* RECORD EXCERPTS:
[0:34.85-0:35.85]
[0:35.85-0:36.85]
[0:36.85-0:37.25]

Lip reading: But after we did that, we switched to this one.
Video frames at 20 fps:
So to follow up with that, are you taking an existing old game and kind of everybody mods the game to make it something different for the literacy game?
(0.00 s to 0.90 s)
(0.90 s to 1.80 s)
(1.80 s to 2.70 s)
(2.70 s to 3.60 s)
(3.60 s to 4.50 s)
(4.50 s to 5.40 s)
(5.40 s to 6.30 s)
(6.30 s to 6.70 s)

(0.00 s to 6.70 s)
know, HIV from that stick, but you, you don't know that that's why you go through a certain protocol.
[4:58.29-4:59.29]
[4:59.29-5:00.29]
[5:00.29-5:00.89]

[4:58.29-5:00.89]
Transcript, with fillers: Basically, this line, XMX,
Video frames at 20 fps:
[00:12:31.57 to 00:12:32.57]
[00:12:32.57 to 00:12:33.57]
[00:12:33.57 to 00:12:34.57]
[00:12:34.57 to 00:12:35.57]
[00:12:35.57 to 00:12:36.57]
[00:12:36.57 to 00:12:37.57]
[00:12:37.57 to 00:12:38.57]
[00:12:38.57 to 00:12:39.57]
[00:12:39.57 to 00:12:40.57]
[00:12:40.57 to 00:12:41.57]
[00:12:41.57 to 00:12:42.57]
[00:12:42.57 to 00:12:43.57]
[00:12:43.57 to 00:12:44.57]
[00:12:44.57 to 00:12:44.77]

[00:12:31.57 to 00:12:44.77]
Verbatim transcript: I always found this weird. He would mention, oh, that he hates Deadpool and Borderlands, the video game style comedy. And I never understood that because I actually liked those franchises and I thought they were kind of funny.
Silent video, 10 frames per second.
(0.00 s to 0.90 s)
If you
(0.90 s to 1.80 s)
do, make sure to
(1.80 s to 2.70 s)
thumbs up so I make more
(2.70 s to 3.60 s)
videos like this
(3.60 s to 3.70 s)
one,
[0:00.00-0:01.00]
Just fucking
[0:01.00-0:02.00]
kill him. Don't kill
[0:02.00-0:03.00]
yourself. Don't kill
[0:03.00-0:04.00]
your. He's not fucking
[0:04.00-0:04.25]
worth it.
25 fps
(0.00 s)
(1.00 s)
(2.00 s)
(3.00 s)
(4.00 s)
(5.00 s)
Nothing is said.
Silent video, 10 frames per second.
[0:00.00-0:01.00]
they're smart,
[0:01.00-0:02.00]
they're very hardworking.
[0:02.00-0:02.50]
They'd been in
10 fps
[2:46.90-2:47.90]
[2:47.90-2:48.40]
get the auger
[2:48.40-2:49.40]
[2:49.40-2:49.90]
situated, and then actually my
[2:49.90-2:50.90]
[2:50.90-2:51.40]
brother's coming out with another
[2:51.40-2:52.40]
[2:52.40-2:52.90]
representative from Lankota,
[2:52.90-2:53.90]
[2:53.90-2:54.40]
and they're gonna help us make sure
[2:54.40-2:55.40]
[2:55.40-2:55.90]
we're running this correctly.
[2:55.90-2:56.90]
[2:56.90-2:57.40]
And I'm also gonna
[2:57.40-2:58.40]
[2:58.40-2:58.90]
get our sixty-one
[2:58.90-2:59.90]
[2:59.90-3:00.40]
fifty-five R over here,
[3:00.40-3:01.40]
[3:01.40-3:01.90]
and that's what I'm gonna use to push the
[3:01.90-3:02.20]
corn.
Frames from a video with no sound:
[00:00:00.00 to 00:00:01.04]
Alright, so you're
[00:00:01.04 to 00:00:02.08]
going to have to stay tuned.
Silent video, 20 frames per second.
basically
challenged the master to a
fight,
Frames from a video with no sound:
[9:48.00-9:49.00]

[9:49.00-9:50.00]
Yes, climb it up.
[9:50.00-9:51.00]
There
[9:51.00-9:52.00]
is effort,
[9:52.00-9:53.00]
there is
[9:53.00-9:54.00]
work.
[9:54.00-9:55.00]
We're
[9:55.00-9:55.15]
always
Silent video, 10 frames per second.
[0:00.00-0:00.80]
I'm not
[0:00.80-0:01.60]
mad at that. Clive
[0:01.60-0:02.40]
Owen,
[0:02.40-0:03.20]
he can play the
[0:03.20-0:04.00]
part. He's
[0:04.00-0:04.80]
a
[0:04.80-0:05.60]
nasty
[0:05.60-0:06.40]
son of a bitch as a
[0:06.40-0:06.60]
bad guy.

* WHAT YOU NEED TO DO: Every line above from the line with "[5:00.29-5:00.89]" to the line with "[2:49.90-2:50.90]", both included, must be reproduced exactly, and no other line may appear.

* ANSWER TO THIS TASK:
[5:00.29-5:00.89]

[4:58.29-5:00.89]
Transcript, with fillers: Basically, this line, XMX,
Video frames at 20 fps:
[00:12:31.57 to 00:12:32.57]
[00:12:32.57 to 00:12:33.57]
[00:12:33.57 to 00:12:34.57]
[00:12:34.57 to 00:12:35.57]
[00:12:35.57 to 00:12:36.57]
[00:12:36.57 to 00:12:37.57]
[00:12:37.57 to 00:12:38.57]
[00:12:38.57 to 00:12:39.57]
[00:12:39.57 to 00:12:40.57]
[00:12:40.57 to 00:12:41.57]
[00:12:41.57 to 00:12:42.57]
[00:12:42.57 to 00:12:43.57]
[00:12:43.57 to 00:12:44.57]
[00:12:44.57 to 00:12:44.77]

[00:12:31.57 to 00:12:44.77]
Verbatim transcript: I always found this weird. He would mention, oh, that he hates Deadpool and Borderlands, the video game style comedy. And I never understood that because I actually liked those franchises and I thought they were kind of funny.
Silent video, 10 frames per second.
(0.00 s to 0.90 s)
If you
(0.90 s to 1.80 s)
do, make sure to
(1.80 s to 2.70 s)
thumbs up so I make more
(2.70 s to 3.60 s)
videos like this
(3.60 s to 3.70 s)
one,
[0:00.00-0:01.00]
Just fucking
[0:01.00-0:02.00]
kill him. Don't kill
[0:02.00-0:03.00]
yourself. Don't kill
[0:03.00-0:04.00]
your. He's not fucking
[0:04.00-0:04.25]
worth it.
25 fps
(0.00 s)
(1.00 s)
(2.00 s)
(3.00 s)
(4.00 s)
(5.00 s)
Nothing is said.
Silent video, 10 frames per second.
[0:00.00-0:01.00]
they're smart,
[0:01.00-0:02.00]
they're very hardworking.
[0:02.00-0:02.50]
They'd been in
10 fps
[2:46.90-2:47.90]
[2:47.90-2:48.40]
get the auger
[2:48.40-2:49.40]
[2:49.40-2:49.90]
situated, and then actually my
[2:49.90-2:50.90]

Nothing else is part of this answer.